> Problem details:
An exact copy of the records below is required, and it must contain no pictures.

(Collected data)
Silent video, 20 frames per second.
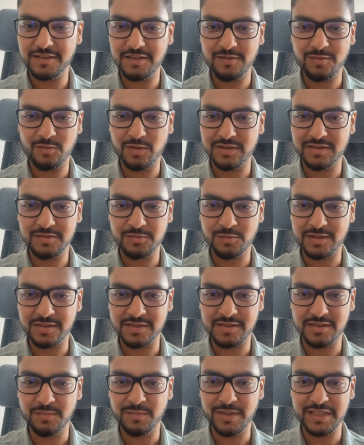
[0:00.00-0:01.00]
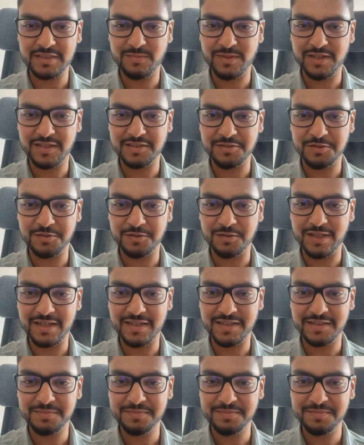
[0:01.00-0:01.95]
what's the best place to do that?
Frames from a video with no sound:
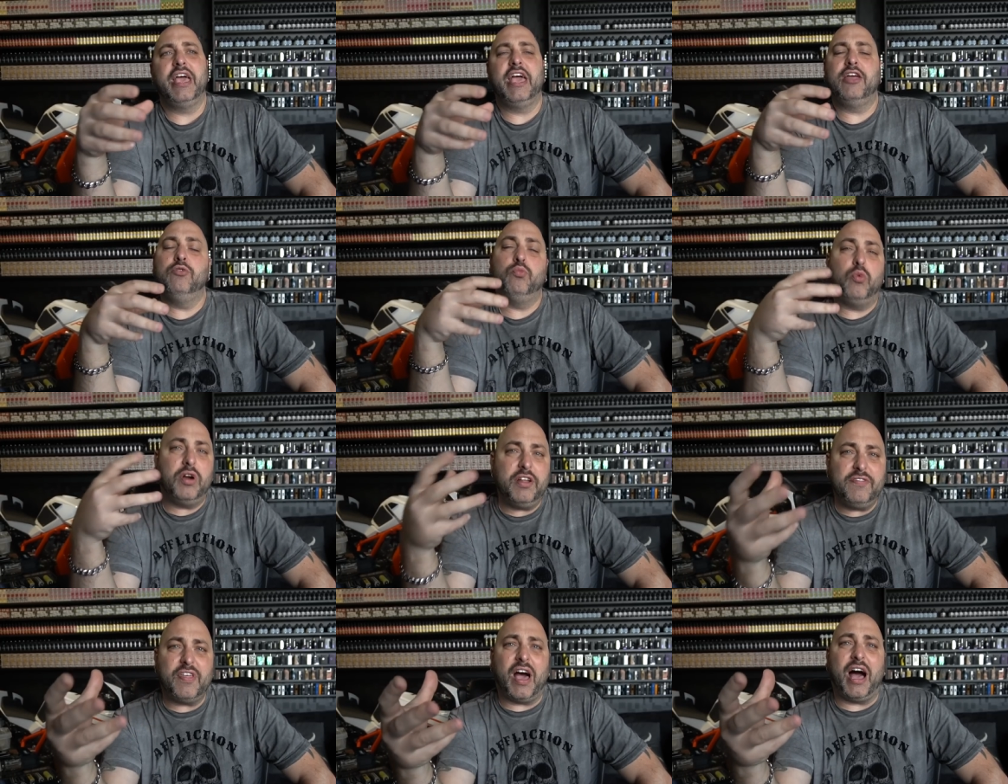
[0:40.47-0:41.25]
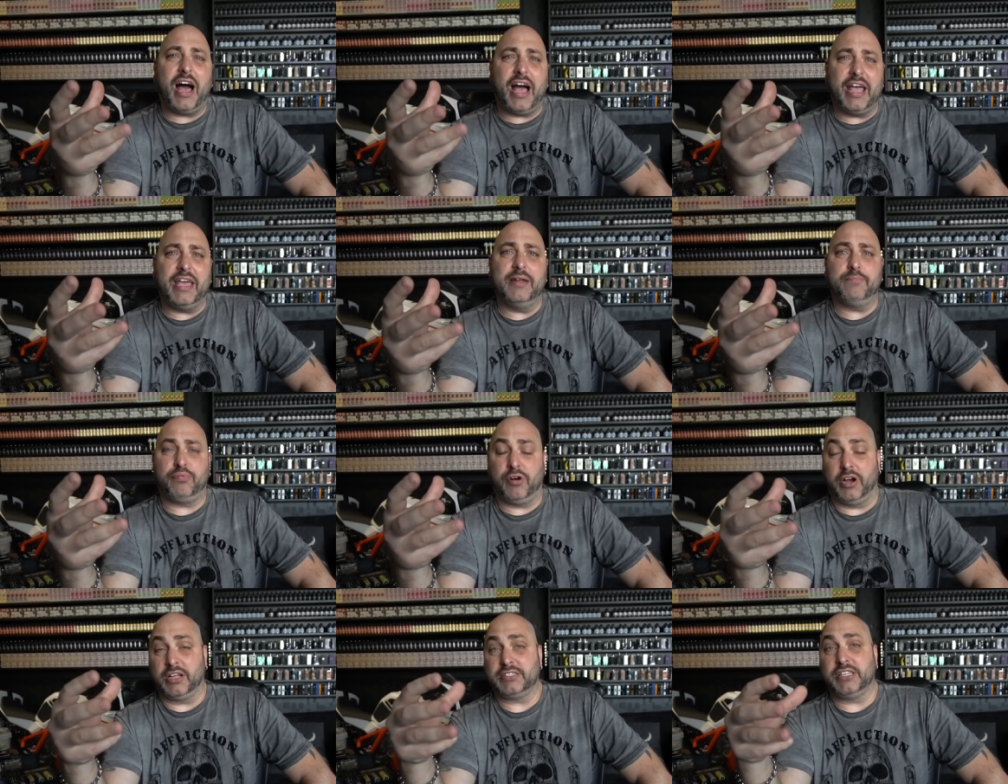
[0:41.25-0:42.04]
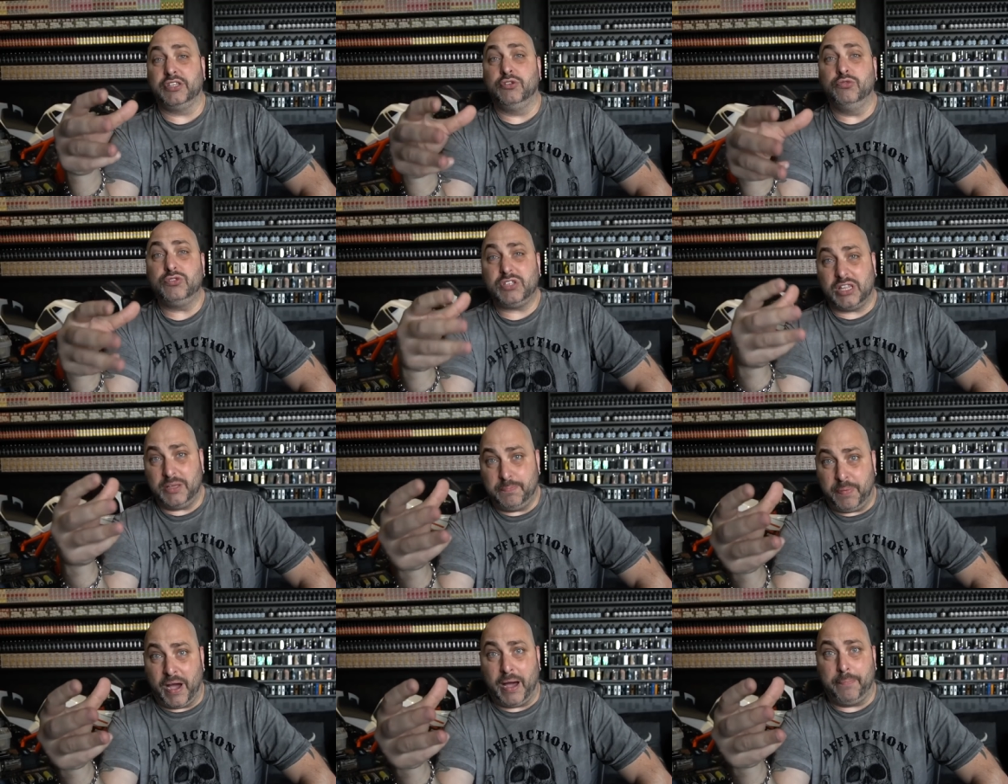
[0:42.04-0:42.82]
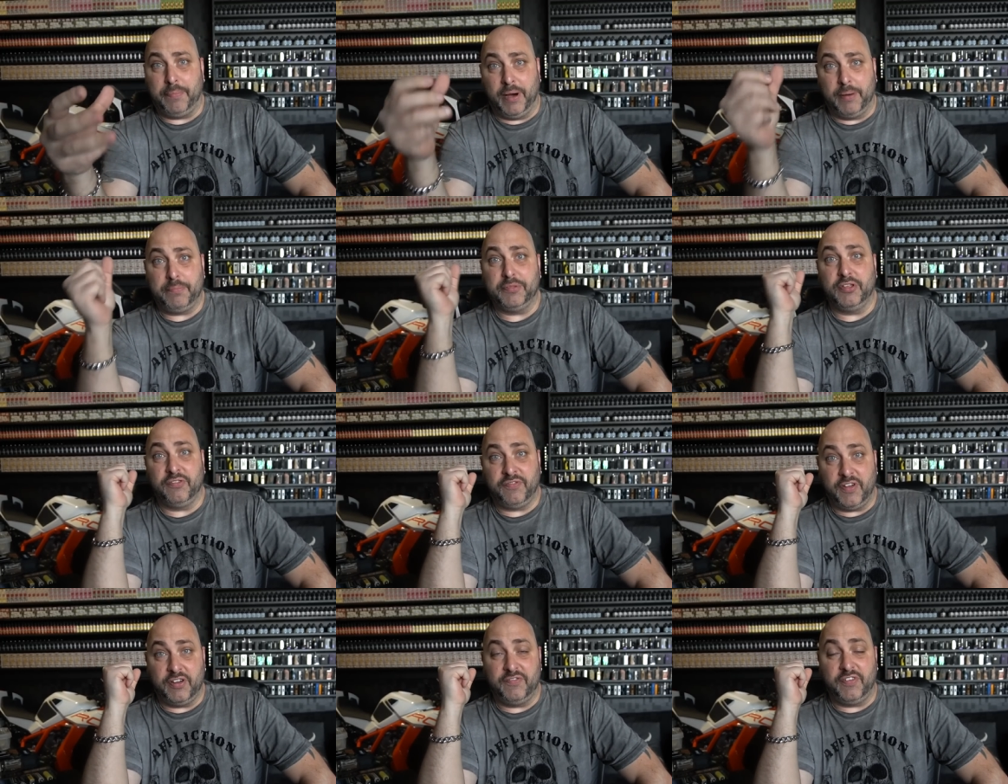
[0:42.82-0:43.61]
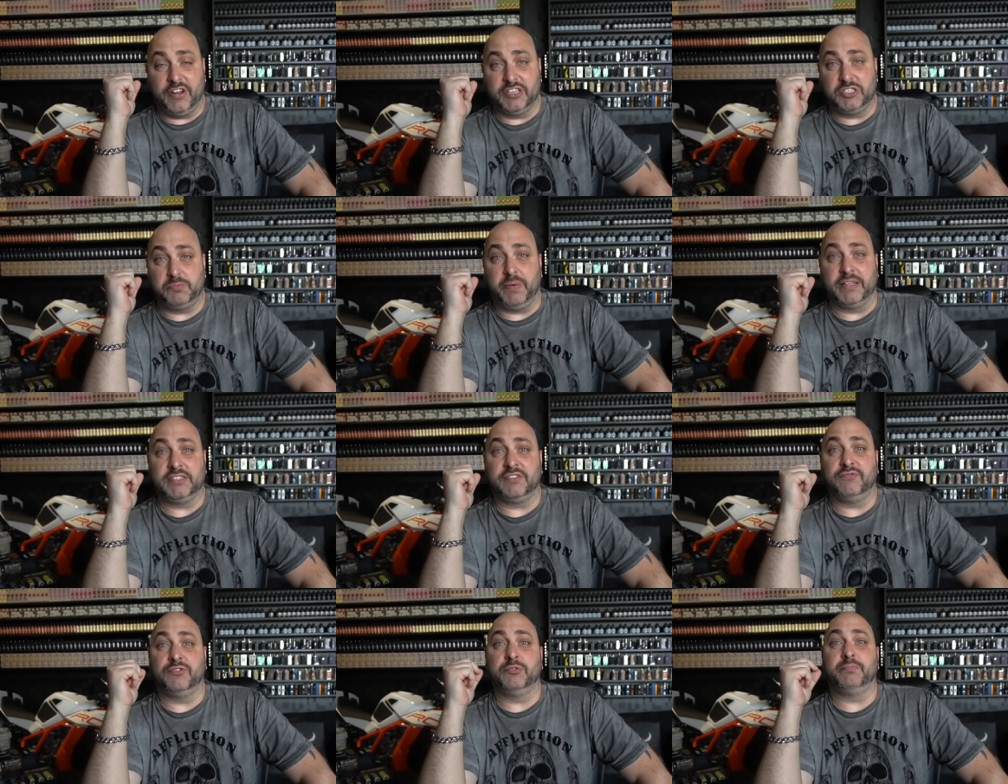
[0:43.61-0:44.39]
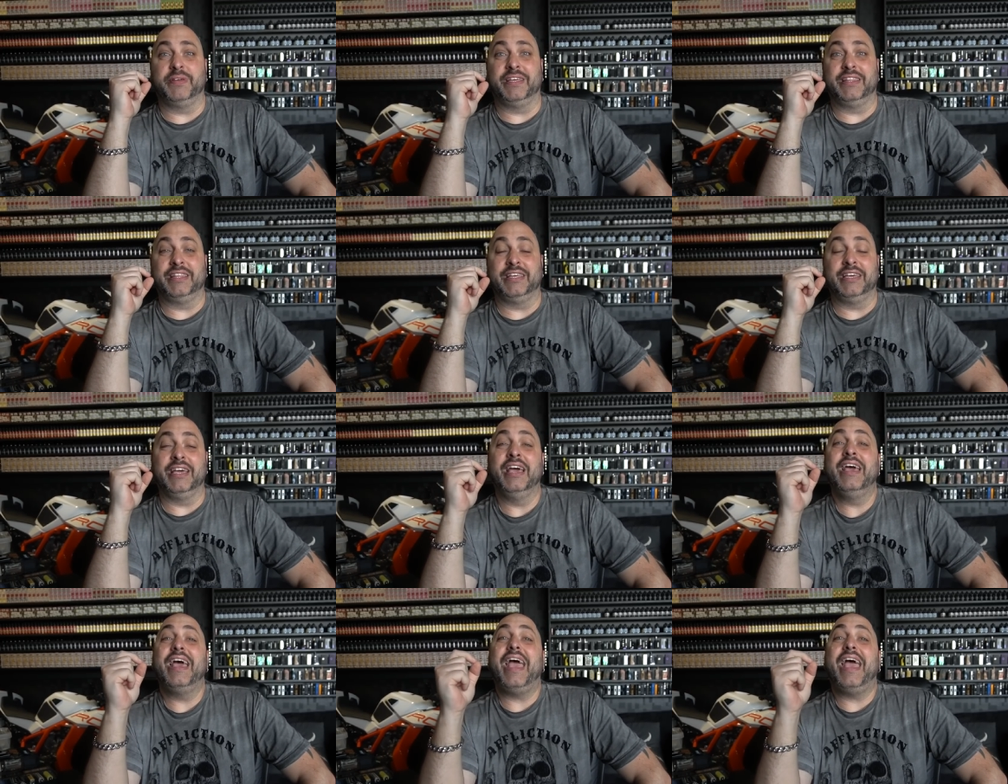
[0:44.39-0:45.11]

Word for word: And one of the high end products that usually pop up, and they're very, very expensive, would be the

> Task answer:
Silent video, 20 frames per second.
[0:00.00-0:01.00]
[0:01.00-0:01.95]
what's the best place to do that?
Frames from a video with no sound:
[0:40.47-0:41.25]
[0:41.25-0:42.04]
[0:42.04-0:42.82]
[0:42.82-0:43.61]
[0:43.61-0:44.39]
[0:44.39-0:45.11]

Word for word: And one of the high end products that usually pop up, and they're very, very expensive, would be the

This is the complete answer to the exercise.